Ana: Ich habe einmal geträumt, wie ein paar Diebe zu mir nach Hause kamen und dort ein Päckchen voller Drogen versteckten. Ich weiß zwar nicht, wie ein Drogenpaket aussieht, aber in meinem Traum hatte es die Optik eines Weihnachtsgeschenks. Sie verstauten das Ganze unter einem Sessel in meinem Wohnzimmer und ich hatte unglaubliche Angst. Als ich dann aufwachte, musste ich erstmal sicherstellen, dass da wirklich nichts war.

Dragisa: Manchmal träume ich, dass ich im Schlafanzug zuerst auf der Toilette sitze oder durch meine Wohnung laufe und mich dann urplötzlich an einem öffentlichen Ort befinde. Dieser Umstand ist dann natürlich total peinlich.

Gibt es bei euch auch Träume, die immer wieder vorkommen?
Nicola: Als Kind habe ich oft davon geträumt, wie ich falle—und das die ganze Nacht. Irgendwie gefiel mir das jedoch, weil es sich angefühlt hat, als würde ich fliegen. Und selbst im Wachzustand gab es im Bett bestimmte Liegepositionen, die sie anfühlten, als würde ich fliegen—zum Beispiel wenn sich mein Kopf unterhalb meiner Schultern befand. Das hatte wohl irgendwas damit zu tun, wie das Blut ins Gehirn fließt. Ich war ein komisches Kind.
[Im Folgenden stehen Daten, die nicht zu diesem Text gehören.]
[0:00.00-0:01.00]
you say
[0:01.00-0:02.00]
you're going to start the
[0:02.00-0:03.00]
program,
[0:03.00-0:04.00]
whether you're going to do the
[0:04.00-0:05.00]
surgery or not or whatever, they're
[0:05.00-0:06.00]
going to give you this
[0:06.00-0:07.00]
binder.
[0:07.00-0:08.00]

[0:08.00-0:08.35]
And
Dragisa: Ich bin in einem Bergdorf großgeworden und träumte immer, wie ich zusammen mit meinen Geschwistern Erdbeeren pflücken ging. Ich erinnere mich noch genau an den grünen Wald und die roten Erdbeeren. Dann finge es jedoch an zu regnen und es entwickelte sich ein heftiges Gewitter. Ich hatte nach dem Aufwachen immer den Eindruck, als sei das Ganze wirklich passiert—aber dem war nie so.

Ana: Ich träume oft von Paris, obwohl ich selbst noch nie dort war. Da Paris ja auch den Spitznamen „Stadt der Lichter" trägt, stelle ich mir natürlich auch immer viele Lichter vor. Wenn ich von der Stadt träume, dann ist es dort immer nachts und um mich herum sind Tausende Lichter, viele große Plätze, unzählige Menschen und wunderschöne Gebäude. Dazu kann ich dann noch das Wasser der Brunnen hören. Das ist für mich Paris. Im Garten meiner Eltern befand sich früher außerdem ein Torbogen und ich stelle mir den Arc de Triomphe genauso vor wie diesen Torbogen.
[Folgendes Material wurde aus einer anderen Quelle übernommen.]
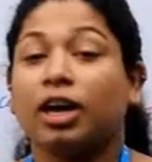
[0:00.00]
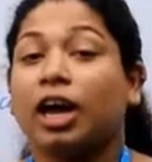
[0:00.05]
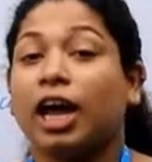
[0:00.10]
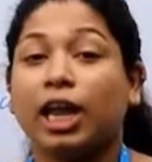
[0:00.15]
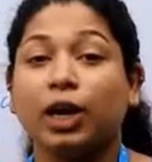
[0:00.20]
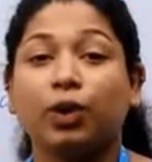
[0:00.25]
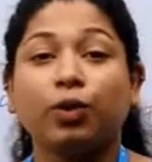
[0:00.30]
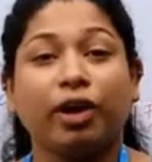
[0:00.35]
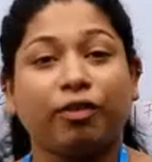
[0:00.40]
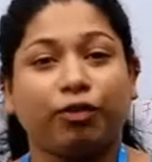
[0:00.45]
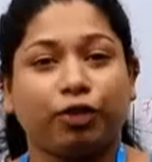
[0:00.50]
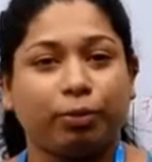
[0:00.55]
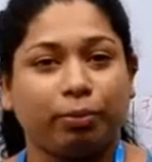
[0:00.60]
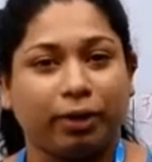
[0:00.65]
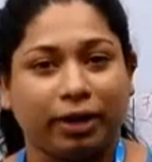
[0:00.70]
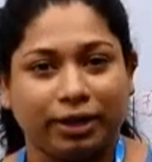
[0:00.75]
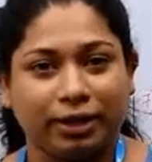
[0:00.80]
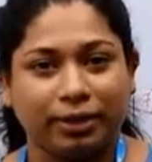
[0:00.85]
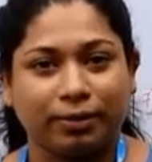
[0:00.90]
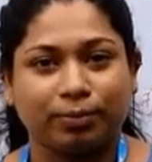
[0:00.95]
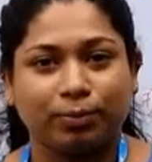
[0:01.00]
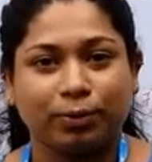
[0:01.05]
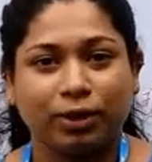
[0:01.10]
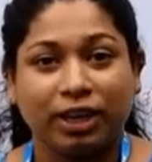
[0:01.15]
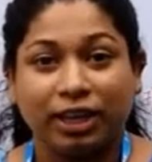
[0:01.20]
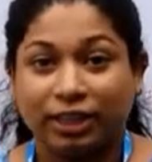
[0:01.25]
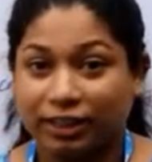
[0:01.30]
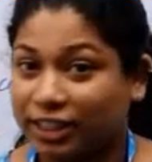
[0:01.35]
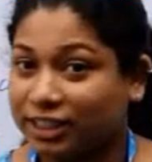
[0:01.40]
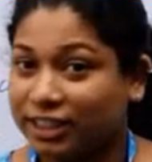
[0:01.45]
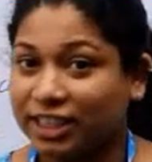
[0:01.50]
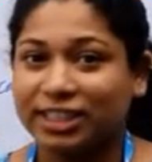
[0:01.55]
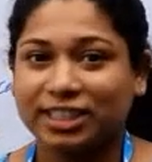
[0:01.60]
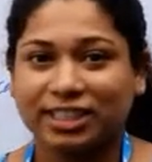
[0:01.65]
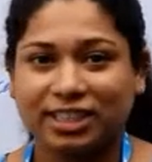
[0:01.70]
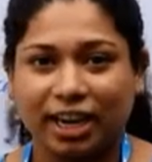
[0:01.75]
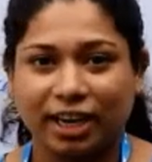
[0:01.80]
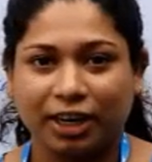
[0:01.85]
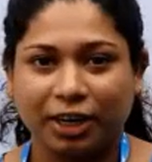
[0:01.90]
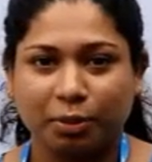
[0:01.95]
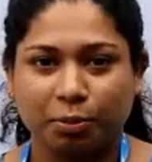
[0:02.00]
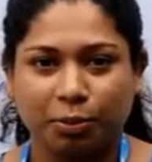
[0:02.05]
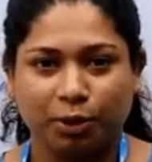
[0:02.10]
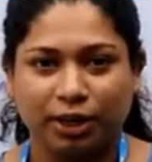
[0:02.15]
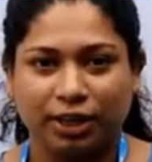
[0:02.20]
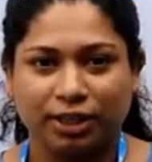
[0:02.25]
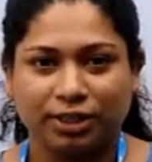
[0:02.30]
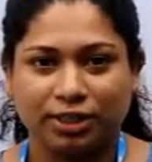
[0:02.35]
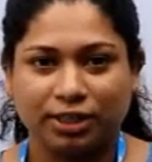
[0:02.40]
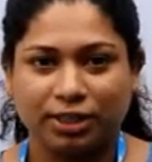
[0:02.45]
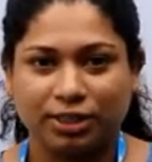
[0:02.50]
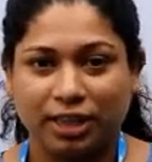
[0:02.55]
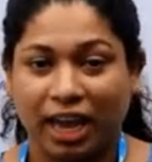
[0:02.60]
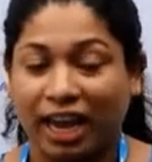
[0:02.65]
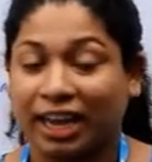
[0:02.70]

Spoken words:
Hello everybody, this is Diana Menezes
Und was war der komischste Traum?
Nicola: Einmal habe ich geträumt, wie ich mit meinem Vater durch einen Wald spaziert bin, in dem an den Bäumen anstelle von Blättern Trompeten hingen. Und genau diese Trompeten haben wir dann auch gepflückt. Als ich in eine der Trompeten blies, kam da nur ein mickriger Pfeifton raus. Deswegen meinte ich zu meinem Vater: „Die ist noch nicht reif, wir nehmen einfach eine andere." Und so sind wir zusammen weiter durch den Wald gezogen und haben Trompeten gepflückt. Irgendwie war das doch ziemlich süß.